### TASK TO CARRY OUT
Transcribe the listing that follows in full, omitting pictures.
---- EXTRACTED RECORDS
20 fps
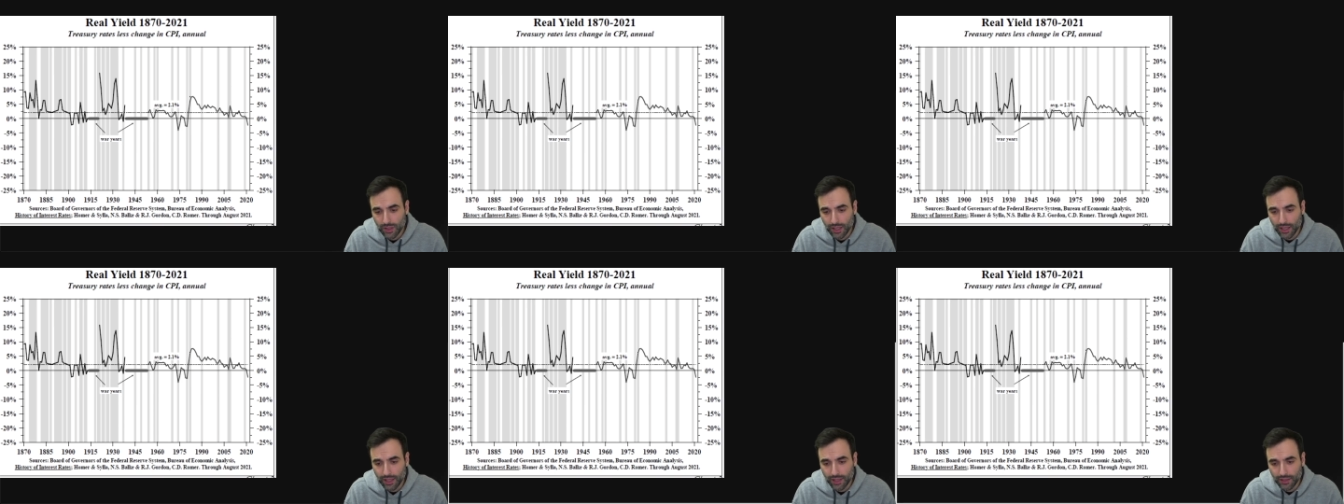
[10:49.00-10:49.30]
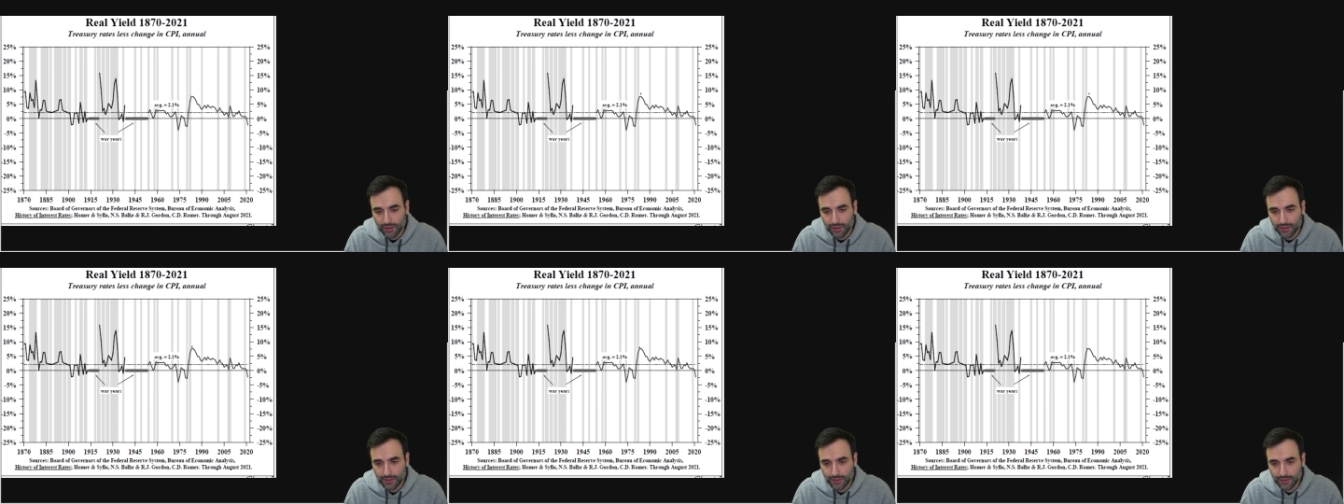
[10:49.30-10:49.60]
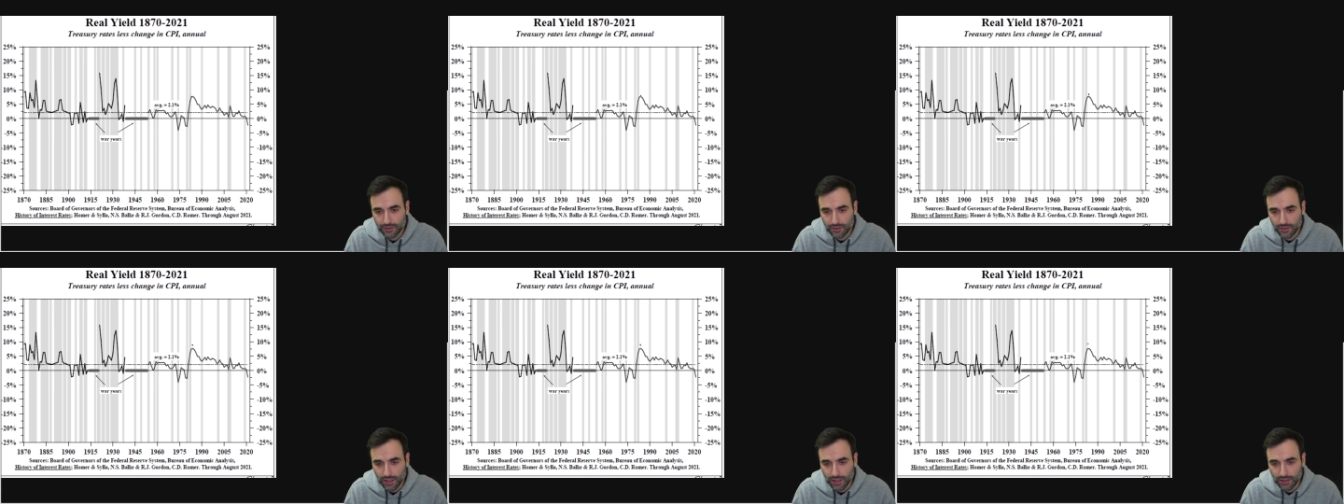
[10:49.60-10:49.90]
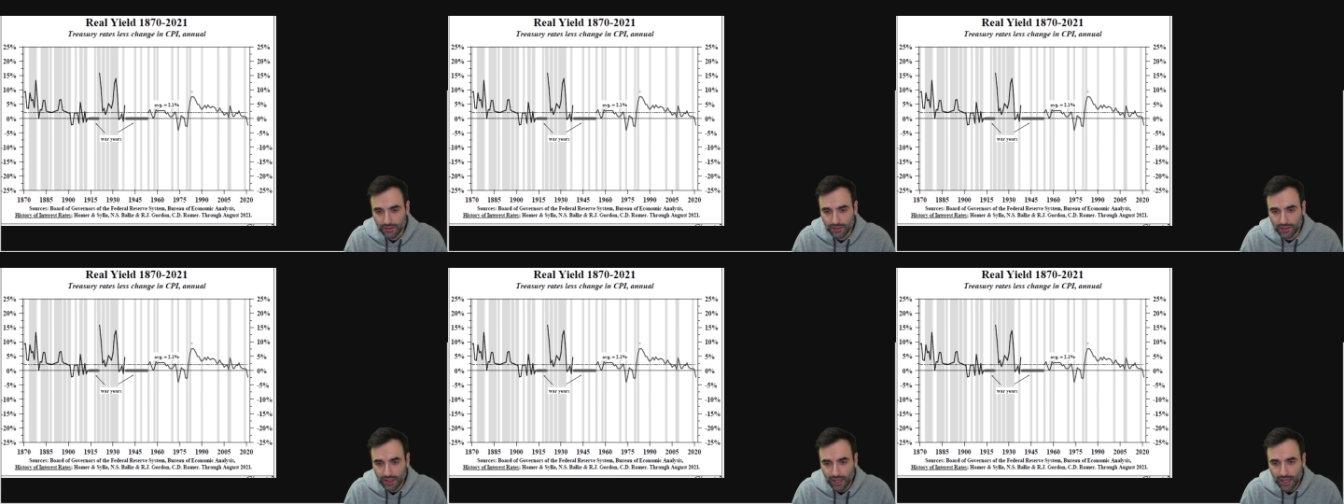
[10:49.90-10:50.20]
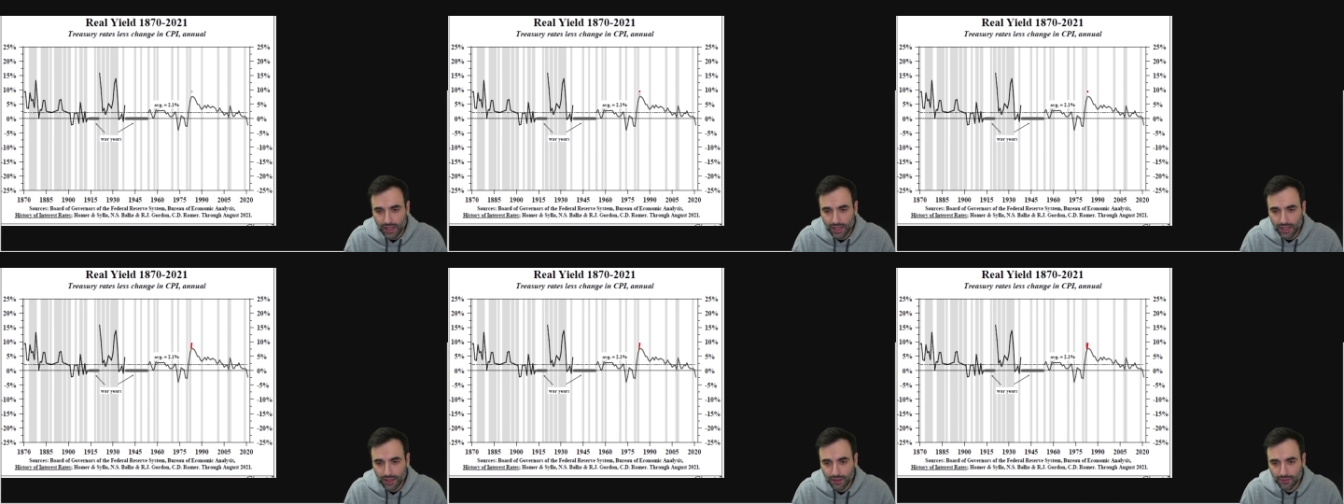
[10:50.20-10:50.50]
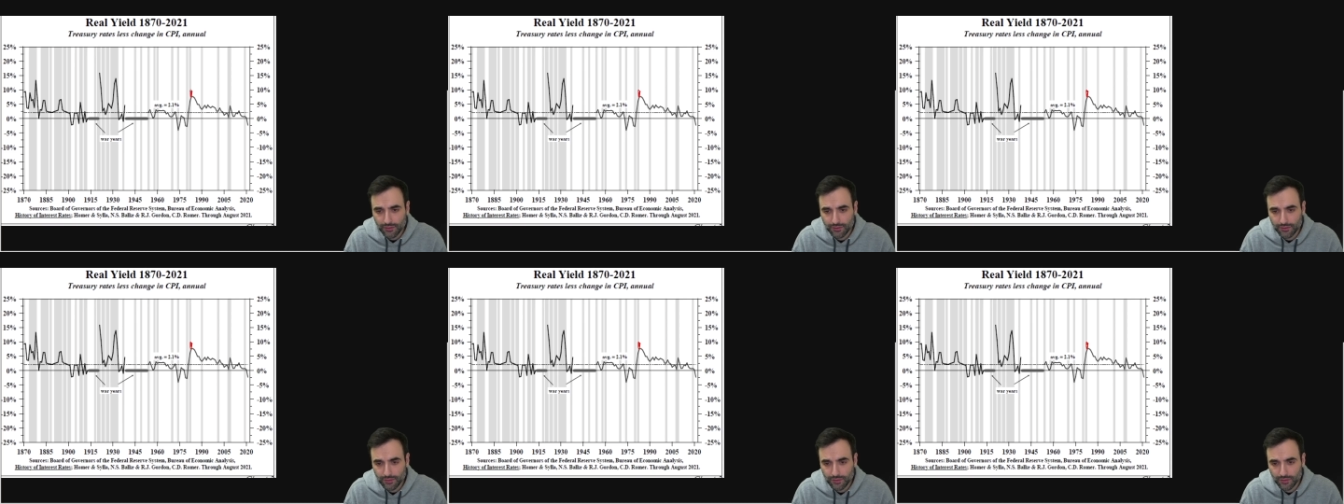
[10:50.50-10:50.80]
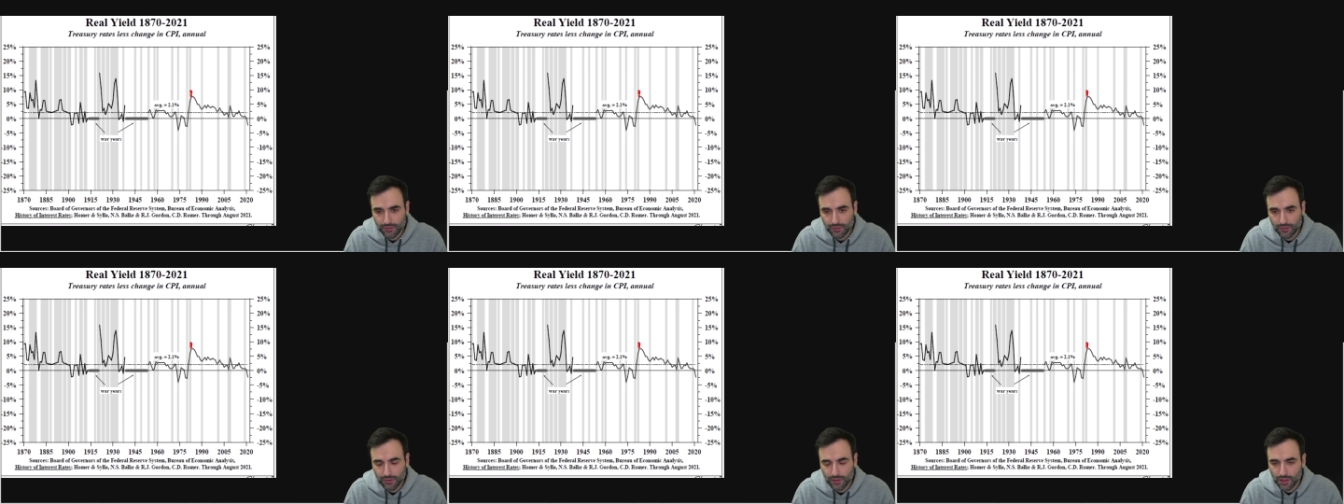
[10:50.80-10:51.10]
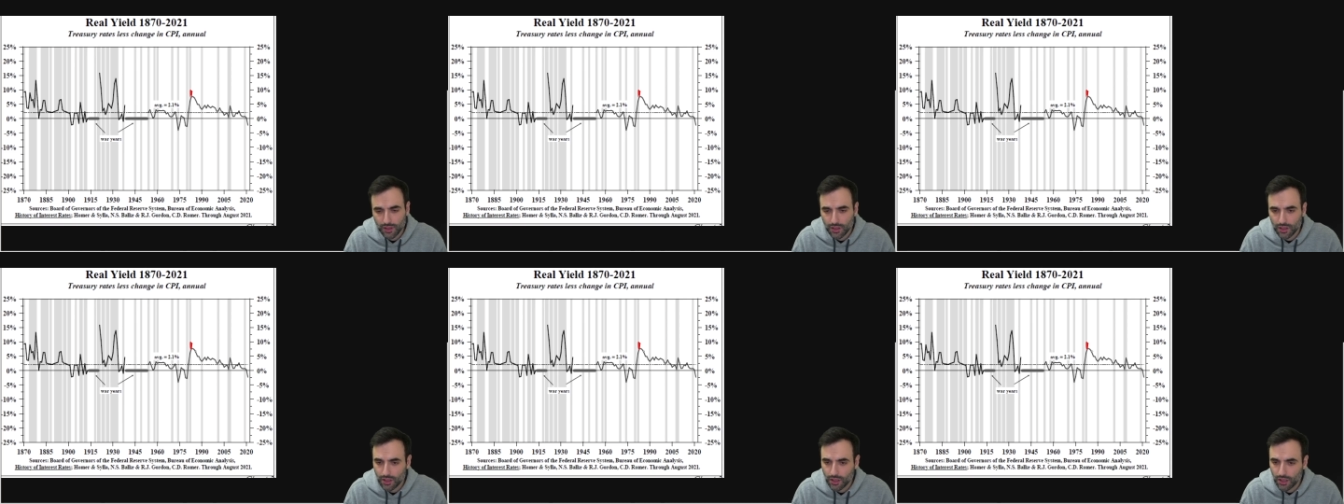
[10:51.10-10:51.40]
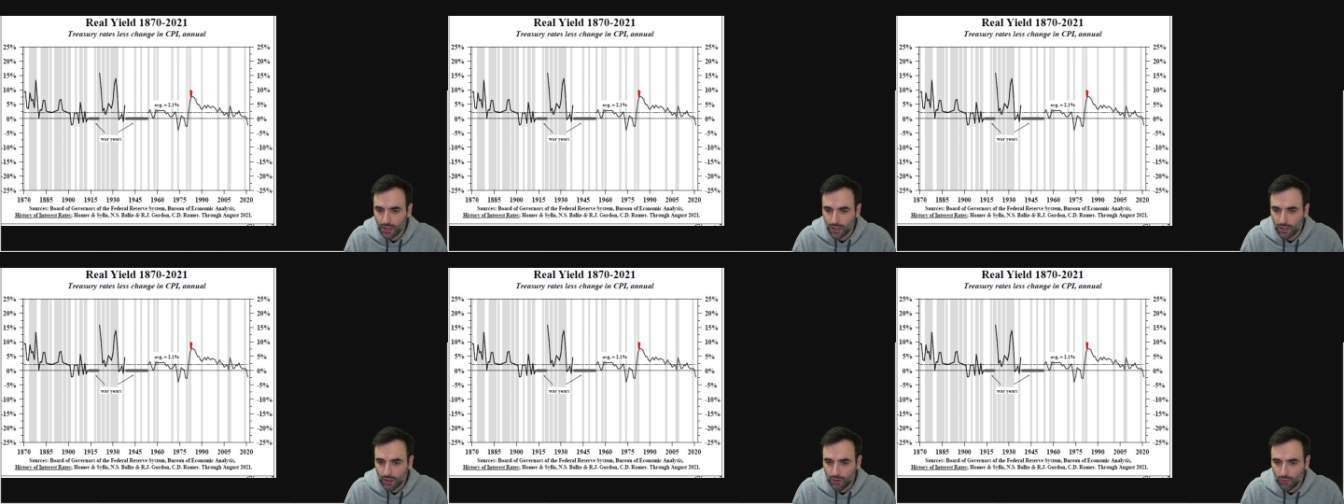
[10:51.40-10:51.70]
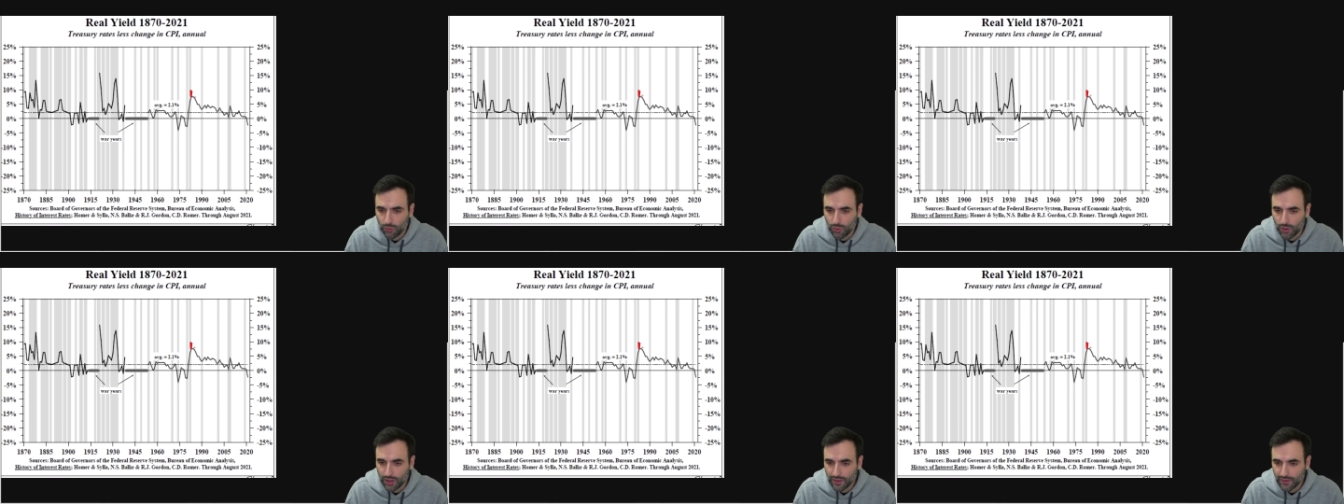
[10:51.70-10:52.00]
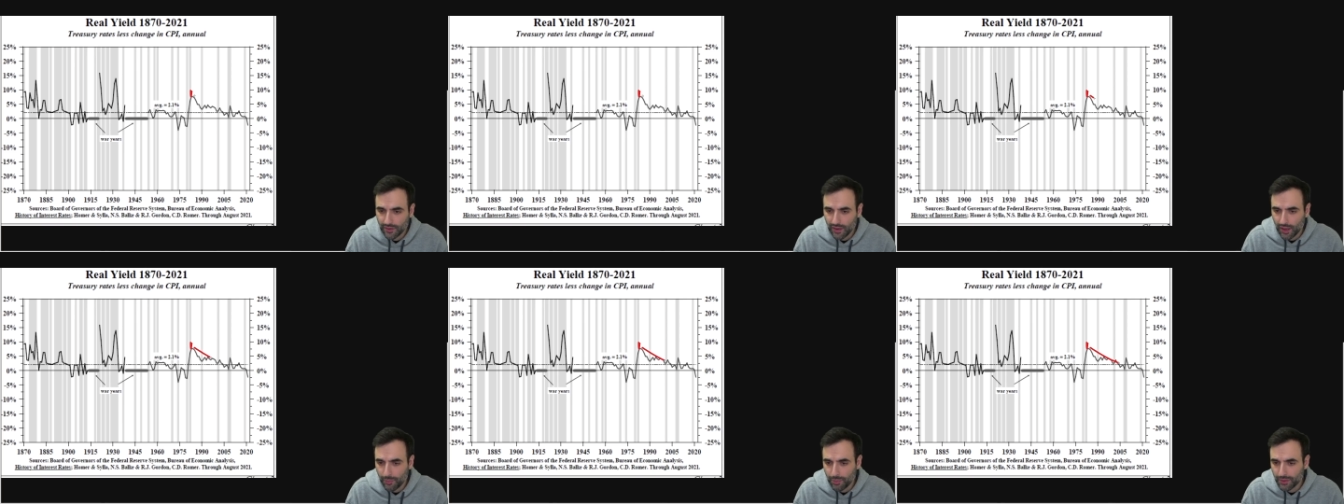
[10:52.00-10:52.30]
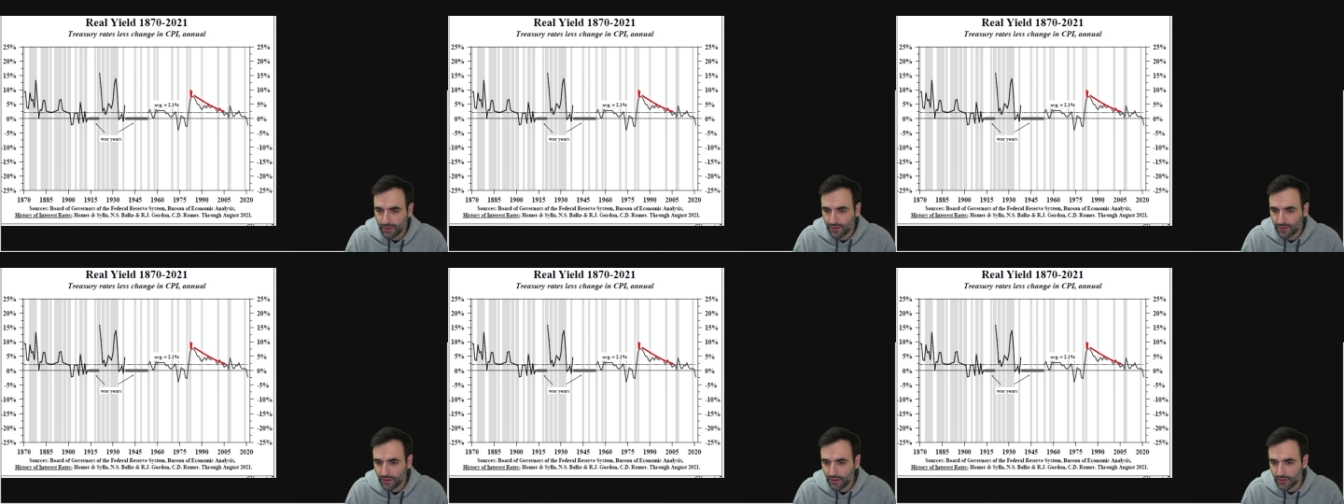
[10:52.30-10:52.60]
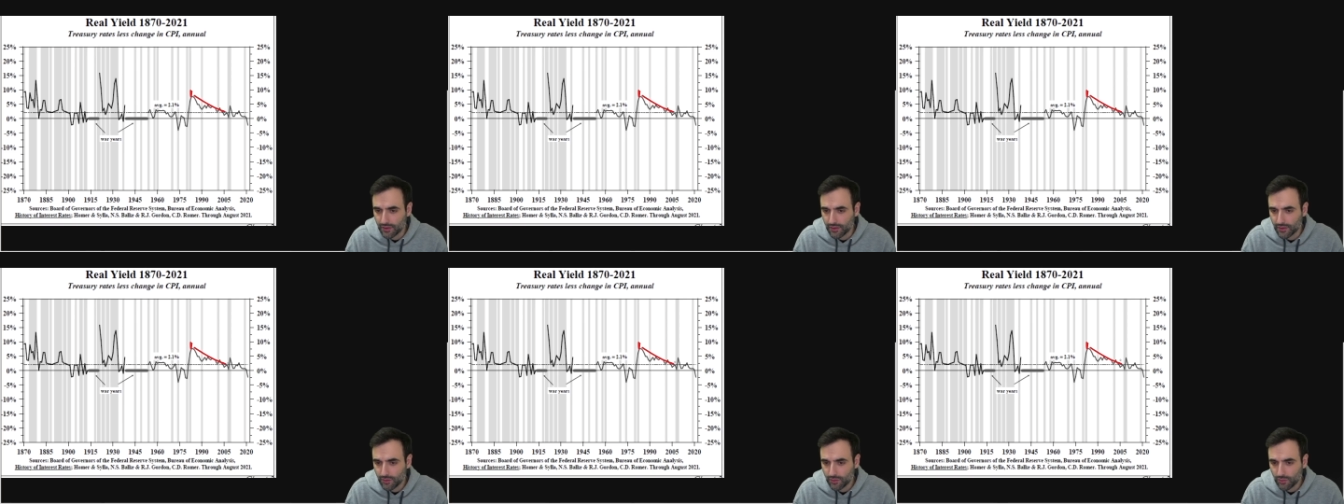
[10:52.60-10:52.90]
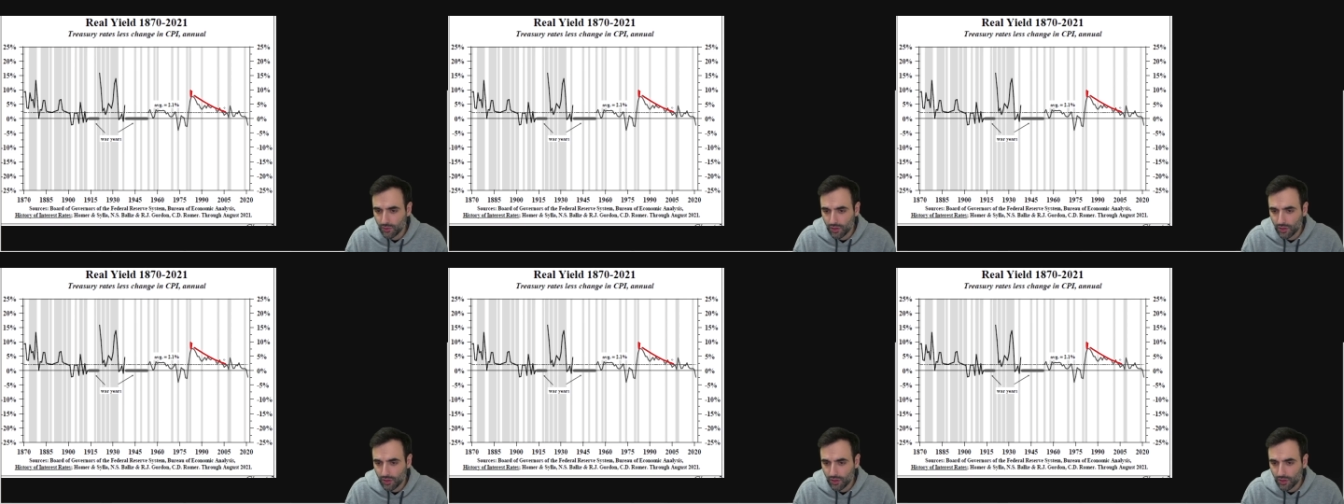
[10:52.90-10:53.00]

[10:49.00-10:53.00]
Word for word: okay, 1980, what has happened since?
--------
### EXERCISE RESULT
20 fps
[10:49.00-10:49.30]
[10:49.30-10:49.60]
[10:49.60-10:49.90]
[10:49.90-10:50.20]
[10:50.20-10:50.50]
[10:50.50-10:50.80]
[10:50.80-10:51.10]
[10:51.10-10:51.40]
[10:51.40-10:51.70]
[10:51.70-10:52.00]
[10:52.00-10:52.30]
[10:52.30-10:52.60]
[10:52.60-10:52.90]
[10:52.90-10:53.00]

[10:49.00-10:53.00]
Word for word: okay, 1980, what has happened since?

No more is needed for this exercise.